Son expérience se déroulant en groupe, AURIOL fait appel dans l'explication des modes d'action à des phénomènes de dynamique de groupes, de transfert, et de non directivité. Il semble d'ailleurs bien entendu insister beaucoup plus sur cet aspect psychologique que sur l'aspect biologique, physiologique même du Yoga. Ces derniers aspects ne sont à vrai dire mentionnés chez lui qu'à travers les travaux d'autres chercheurs tels que Thérèse BROSSE et HENROTTE.

L'auteur conclut son expérience en disant que les indications du Yoga en milieu psychiatrique sont très larges, que cette méthode peut être employée sans inconvénient par des malades de tous les âges, de 10 à 70 ans et même au-delà. Un niveau mental faible ne constitue pas une contre-indication formelle. Sur le plan des malades, la seule réserve sera celle des malades en période délirante aigue. La chimiothérapie, bien entendu, a toujours été maintenue pour les malades. Quoiqu'il en soit, si l'effet thérapeutique lointain peut rester encore incertain, dores et déjà, pour l'auteur, et à travers notre propre expérience, nous pouvons dire que le Yoga possède une action immédiate pendant la séance et les heures qui suivent, notamment dans le sens d'un apaisement de l'anxiété, de l'émotivité et de l'irritabilité.

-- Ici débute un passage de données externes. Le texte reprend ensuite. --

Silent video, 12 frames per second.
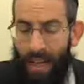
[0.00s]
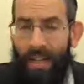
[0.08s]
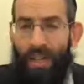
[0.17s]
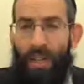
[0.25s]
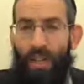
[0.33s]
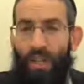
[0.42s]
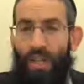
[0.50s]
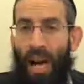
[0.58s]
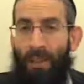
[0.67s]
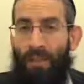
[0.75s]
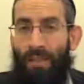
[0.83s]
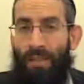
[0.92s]
The Ner
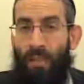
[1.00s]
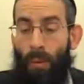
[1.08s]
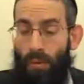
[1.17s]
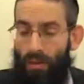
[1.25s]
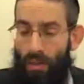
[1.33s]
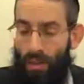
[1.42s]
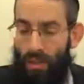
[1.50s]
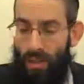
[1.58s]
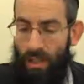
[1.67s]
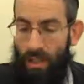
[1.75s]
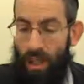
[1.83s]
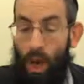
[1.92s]
Shabbos comes
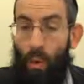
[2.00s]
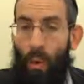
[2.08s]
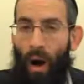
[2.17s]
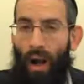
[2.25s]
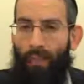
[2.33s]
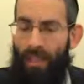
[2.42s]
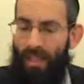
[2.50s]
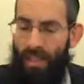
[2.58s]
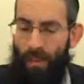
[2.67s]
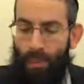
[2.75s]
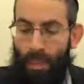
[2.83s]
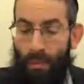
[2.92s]
first. Why? For the
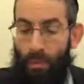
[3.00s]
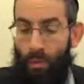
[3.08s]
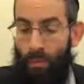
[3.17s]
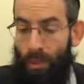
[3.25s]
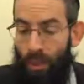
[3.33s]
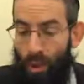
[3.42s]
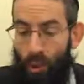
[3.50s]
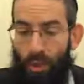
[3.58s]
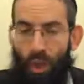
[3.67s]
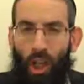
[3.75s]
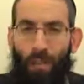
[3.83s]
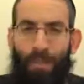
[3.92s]
same reason. Mishum
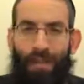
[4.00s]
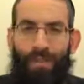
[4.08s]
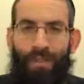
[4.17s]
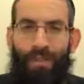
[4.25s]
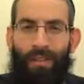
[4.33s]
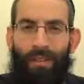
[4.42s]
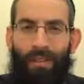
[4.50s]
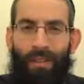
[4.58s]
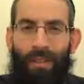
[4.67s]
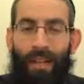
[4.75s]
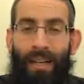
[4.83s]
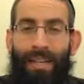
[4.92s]
Shalom Beisai.
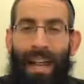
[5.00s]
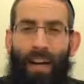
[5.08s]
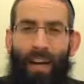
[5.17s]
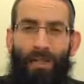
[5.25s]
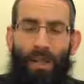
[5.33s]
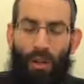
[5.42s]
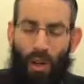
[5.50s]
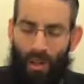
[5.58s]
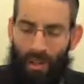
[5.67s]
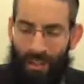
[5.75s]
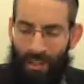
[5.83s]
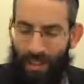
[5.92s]
Now comes the
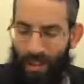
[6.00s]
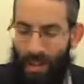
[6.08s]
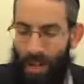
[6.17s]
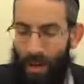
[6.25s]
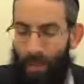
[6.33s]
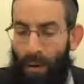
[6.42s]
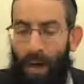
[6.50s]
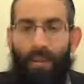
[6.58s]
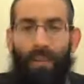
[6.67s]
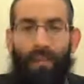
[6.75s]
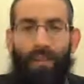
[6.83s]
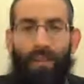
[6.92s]
question. Boy
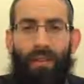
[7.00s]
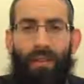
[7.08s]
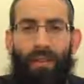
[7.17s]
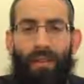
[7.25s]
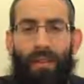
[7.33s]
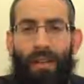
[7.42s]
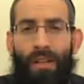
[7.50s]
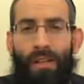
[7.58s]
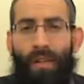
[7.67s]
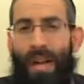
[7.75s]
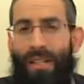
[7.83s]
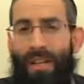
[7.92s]
Rava.
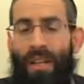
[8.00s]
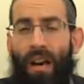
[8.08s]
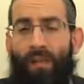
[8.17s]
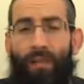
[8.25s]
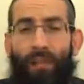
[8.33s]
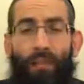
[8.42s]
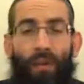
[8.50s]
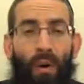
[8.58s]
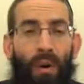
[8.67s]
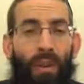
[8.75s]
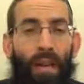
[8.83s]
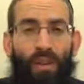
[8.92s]
So he has enough
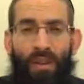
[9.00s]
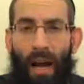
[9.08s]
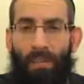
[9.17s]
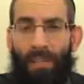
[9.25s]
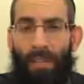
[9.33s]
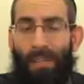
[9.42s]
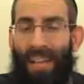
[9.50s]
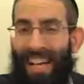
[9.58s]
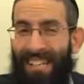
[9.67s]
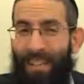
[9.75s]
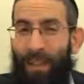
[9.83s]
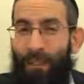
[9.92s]
for Ner Shabbos, but he
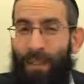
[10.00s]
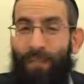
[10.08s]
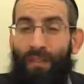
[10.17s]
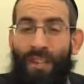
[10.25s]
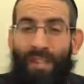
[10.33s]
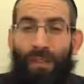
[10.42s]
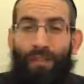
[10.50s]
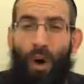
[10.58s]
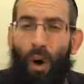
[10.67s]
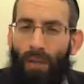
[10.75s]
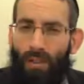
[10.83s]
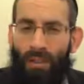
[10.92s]
has a little bit of funds left
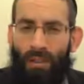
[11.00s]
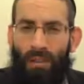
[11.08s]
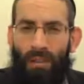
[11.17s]
over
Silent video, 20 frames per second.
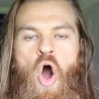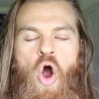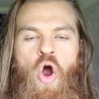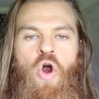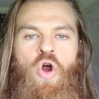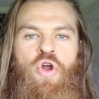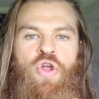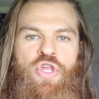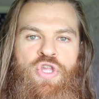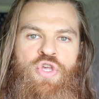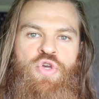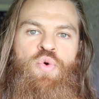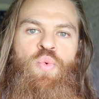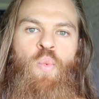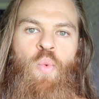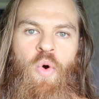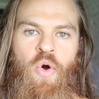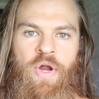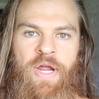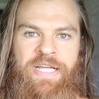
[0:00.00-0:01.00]
Are you
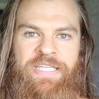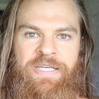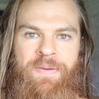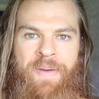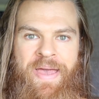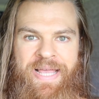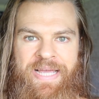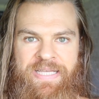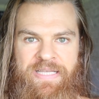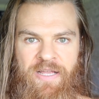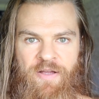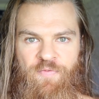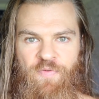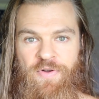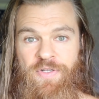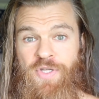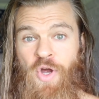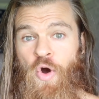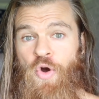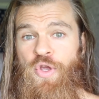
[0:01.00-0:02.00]
working to make a
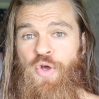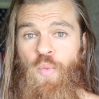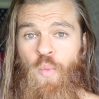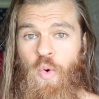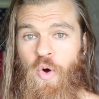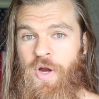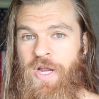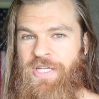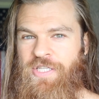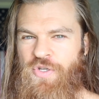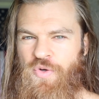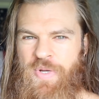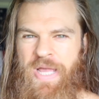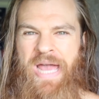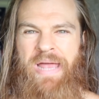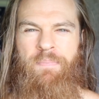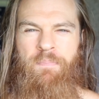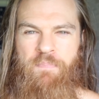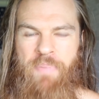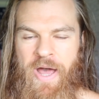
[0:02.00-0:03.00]
difference? Are you working to
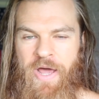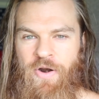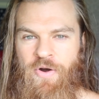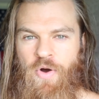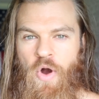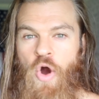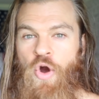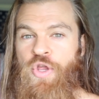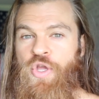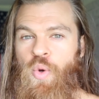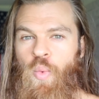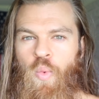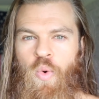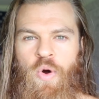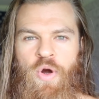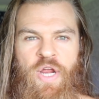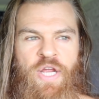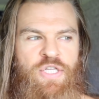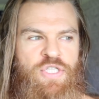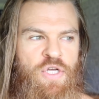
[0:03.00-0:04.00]
get better? Are you
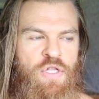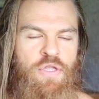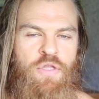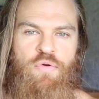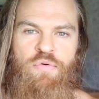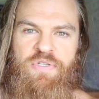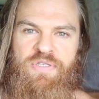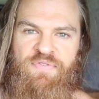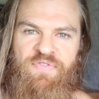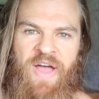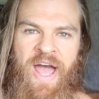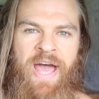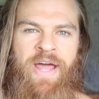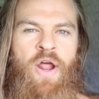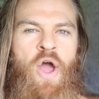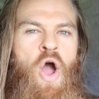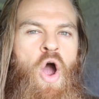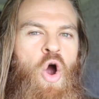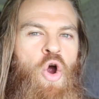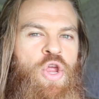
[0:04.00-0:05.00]
working to lose
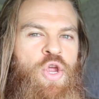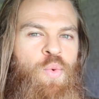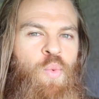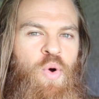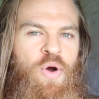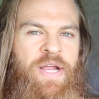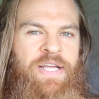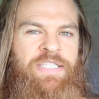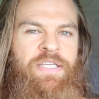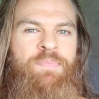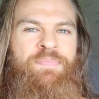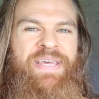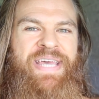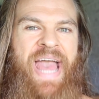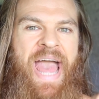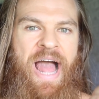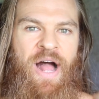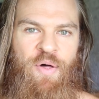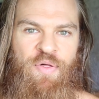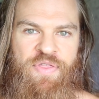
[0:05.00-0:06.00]
fat? Are you working to be
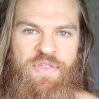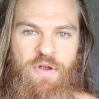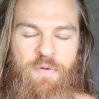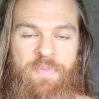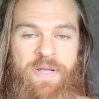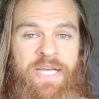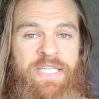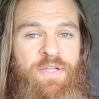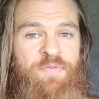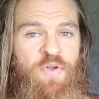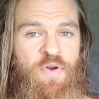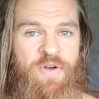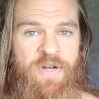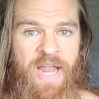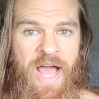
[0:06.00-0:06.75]
healthier? Because if you're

La lecture de la thèse de Bernard. AURIOL est ainsi extrêmement enrichissante pour ceux qui veulent s'intéresser aux problèmes du Yoga. Elle est d'autant plus captivante qu'elle est illustrée par un certain nombre de très belle photographies. Toutefois, nous devons faire un très léger reproche à l'auteur qui a rendu son ouvrage touffu et diffi¬cile à suivre par la trop grande richesse des éléments fournis.

Le vœu formulé par l'auteur que de pareilles recherches pourront désormais être effectuées en milieu psychiatrique semble en quelque sorte avoir été écouté puisque nous espérons bientôt aussi vous apporter notre propre contribution.